System IntegritySystem = makeSystem<
    View<Integrity>,
    DestroysEntities>(
    [](auto view, float deltaTime)
    {
        // Collect entities with zero integrity
        std::vector<entt::entity> entitiesToDestroy;

        for (auto entity : view) {
            const auto& integrity = view.read<Integrity>(entity);
            if (integrity.value <= 0.0f) {
                entitiesToDestroy.push_back(entity);
            }
        }

        // Destroy collected entities
        for (auto entity : entitiesToDestroy) {
            view.destroy(entity);
        }
    }
);

The IntegritySystem is an intentionally small system designed to destroy an entity when its integrity collapses. I will mention that this system could be entirely broken down in a more in-depth structure. A door is not defined by a single integrity, but by the fibers of itself. As mentioned earlier, there is a depth-limit. I will avoid creating the entirety of the physical world in a simulation, however I want to represent a world with a fidelity high enough to suspend disbelief. The integrity system could become something greater. Regardless; this system defines only, and exactly, what it needs to do based on one source of logic.

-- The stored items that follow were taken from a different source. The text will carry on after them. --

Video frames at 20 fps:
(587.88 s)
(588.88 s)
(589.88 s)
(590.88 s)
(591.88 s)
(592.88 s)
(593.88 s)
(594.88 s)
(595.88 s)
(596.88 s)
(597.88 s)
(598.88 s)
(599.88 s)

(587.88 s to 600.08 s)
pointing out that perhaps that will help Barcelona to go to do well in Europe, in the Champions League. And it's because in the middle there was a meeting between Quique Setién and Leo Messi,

I am defining the system using a generic function makeSystem<>. This logic allows me to constrain the system to the components that it defines, but also provides me with a traceable map of the architecture. I may make a post in the future to showcase how I use this to build a visual representation of the project. For now, see Figure 1 for an example of the heat component and its use in each system completely generated from the generic arguments of makeSystem<>.

Heat component system graph generated from makeSystem generic arguments.
Figure 1: Heat component system graph generated from makeSystem generic arguments.

As mentioned, the last layer describes what a system can and cannot do. The following code describes the specification of a system and what it is capable of doing:

enum class AccessMode {
    Read,
    Write,
    State,
    Remove,
    Emplace,
    DestroysEntities,
    Exclude
};

Many of these are enforced characteristics. A system cannot call view.read<Integrity> if it does not include View<Integrity> as one of the generic arguments. The view object allows for these direct constraints based on the generics present. Not only does this help constrain, but it helps display a graph of what exactly a system touches as seen in Figure 1.

Based on the infrastructure displayed by using components and systems, I have the capabilities of building physical world like properties within a constrained but powerful environment. Modeling NPC behaviour and physical materials is the start. Resembling these with procedural models, fabricating stories based on NPC knowledge base, and creating a lived-in world are all possible stemming from a simple ECS structure. I look forward to sharing each of these topics through blog posts in the future!